START Source data
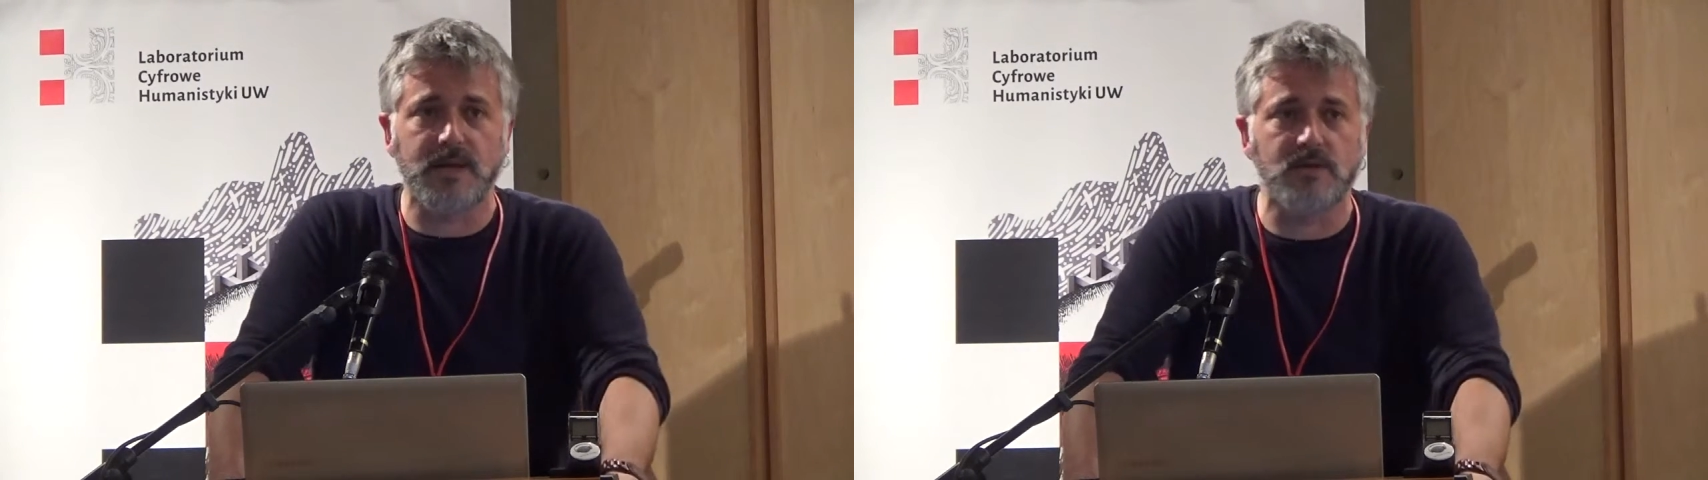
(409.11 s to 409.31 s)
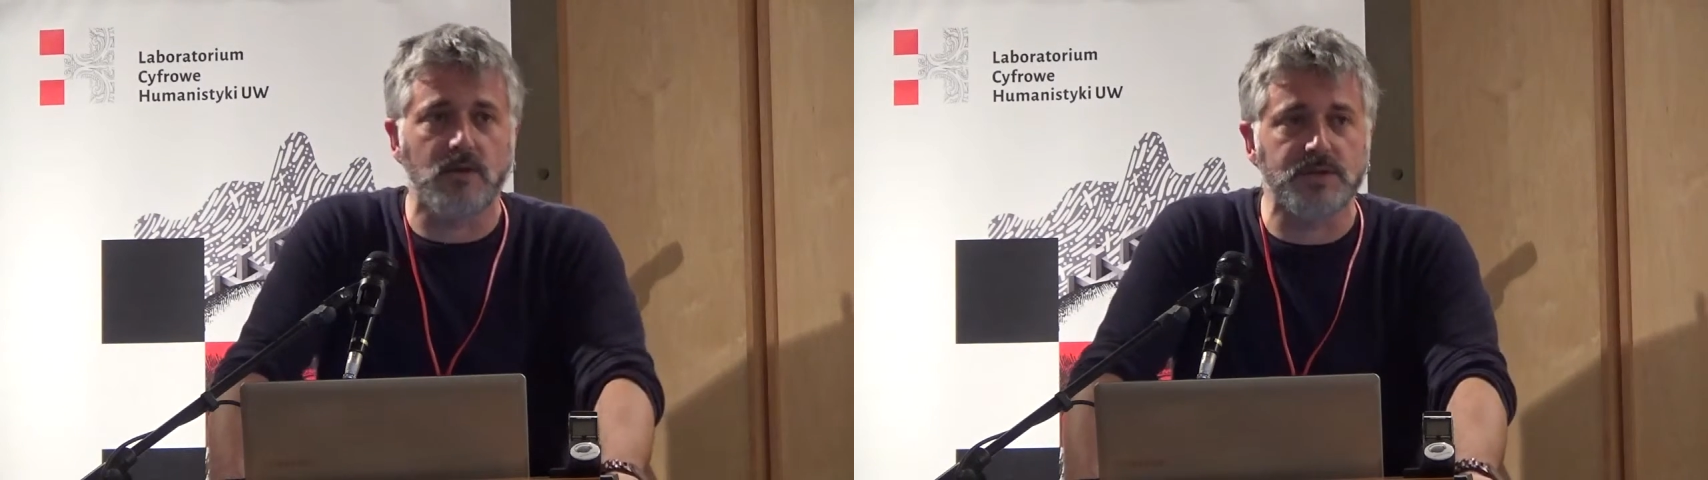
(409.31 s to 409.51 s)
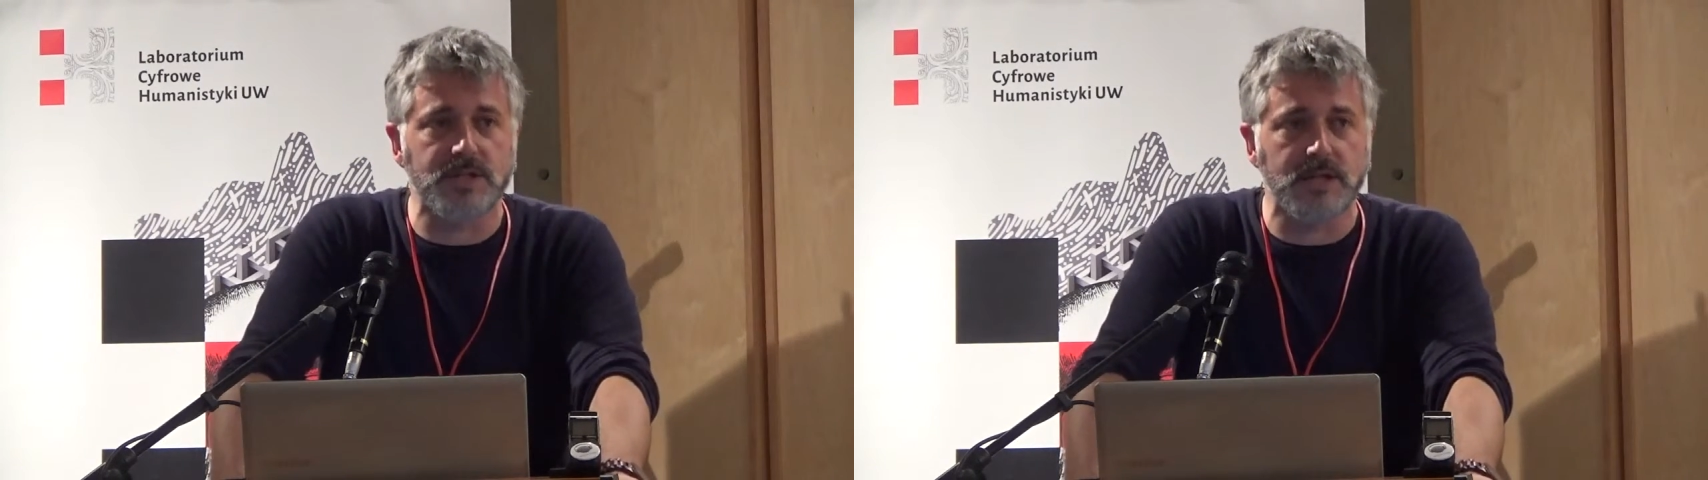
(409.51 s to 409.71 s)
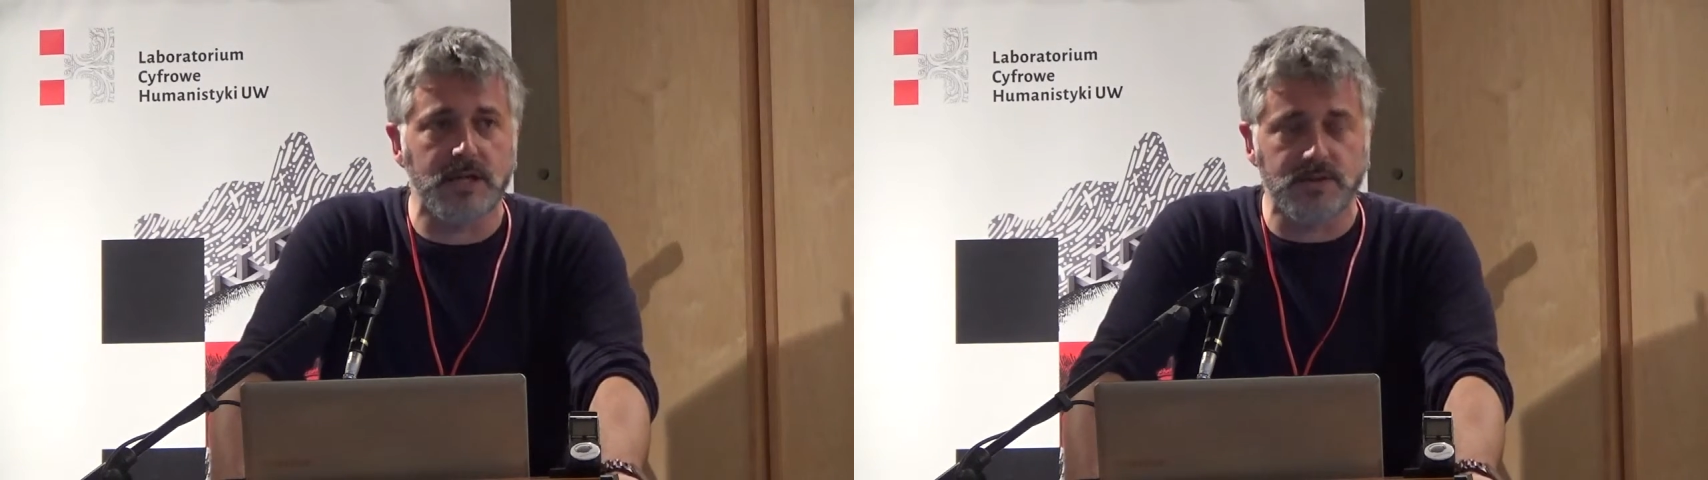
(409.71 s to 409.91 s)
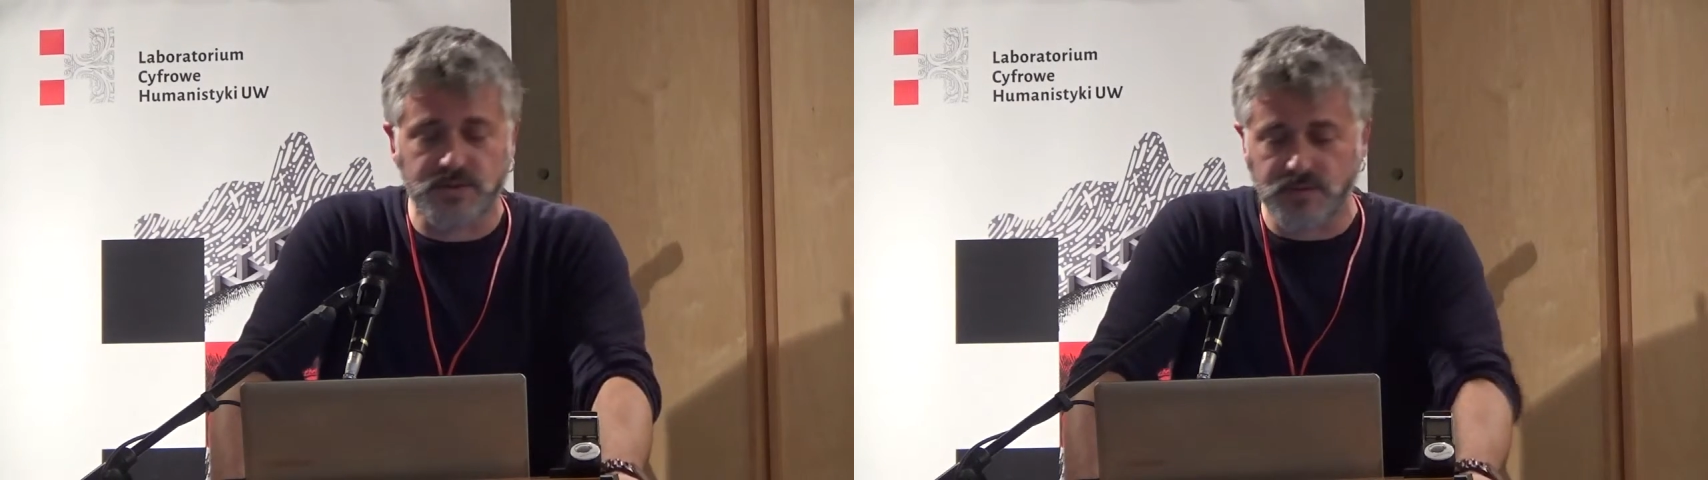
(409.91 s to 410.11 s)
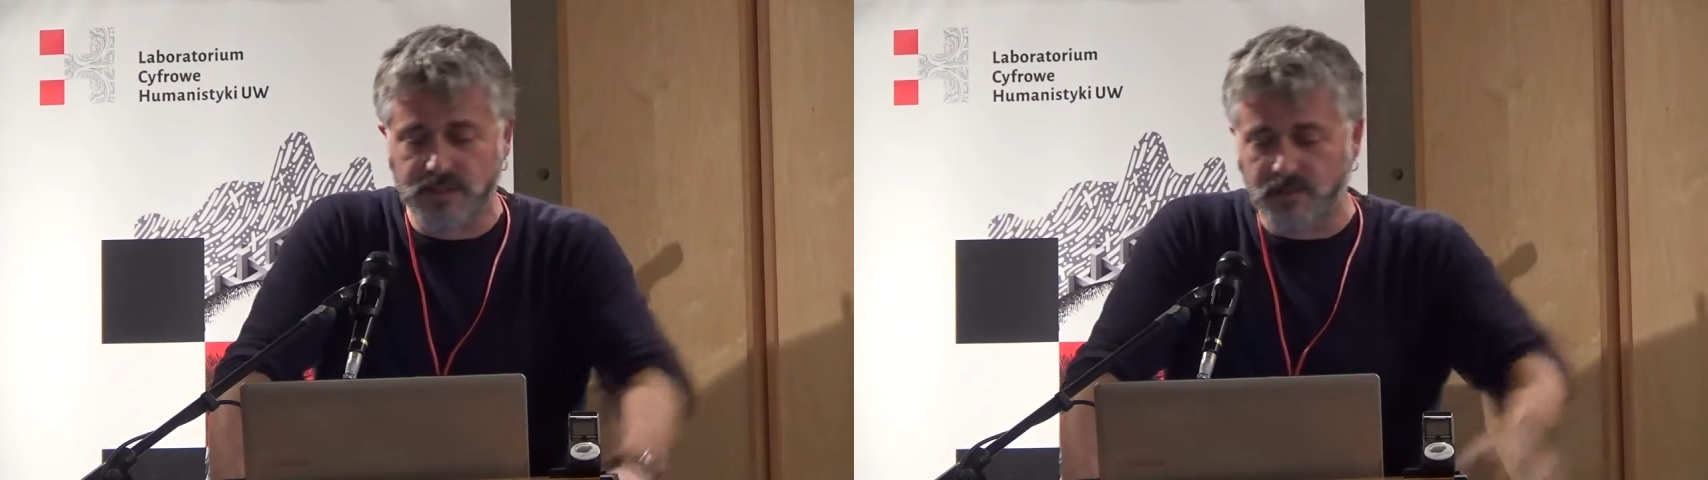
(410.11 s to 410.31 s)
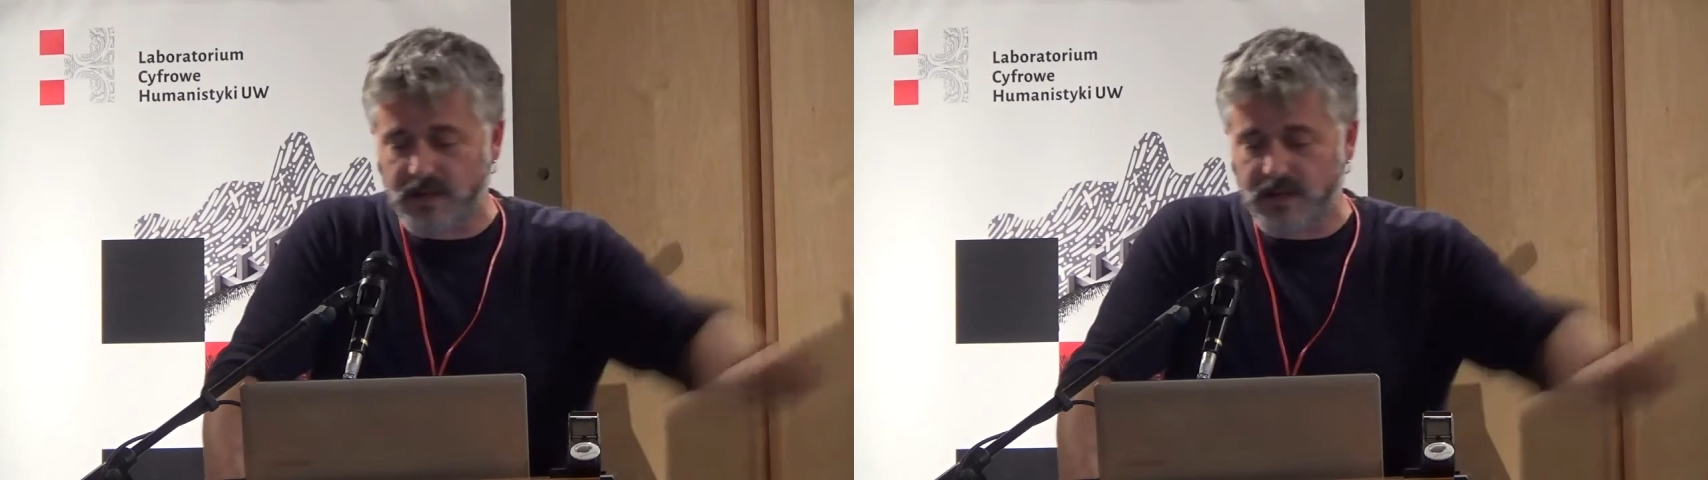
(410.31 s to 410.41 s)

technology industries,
END Source data
Please set down, word for word, the lines starting at the line that holds "(409.31 s to 409.51 s)" and running to the end of the listing, with no pictures.

(409.31 s to 409.51 s)
(409.51 s to 409.71 s)
(409.71 s to 409.91 s)
(409.91 s to 410.11 s)
(410.11 s to 410.31 s)
(410.31 s to 410.41 s)

technology industries,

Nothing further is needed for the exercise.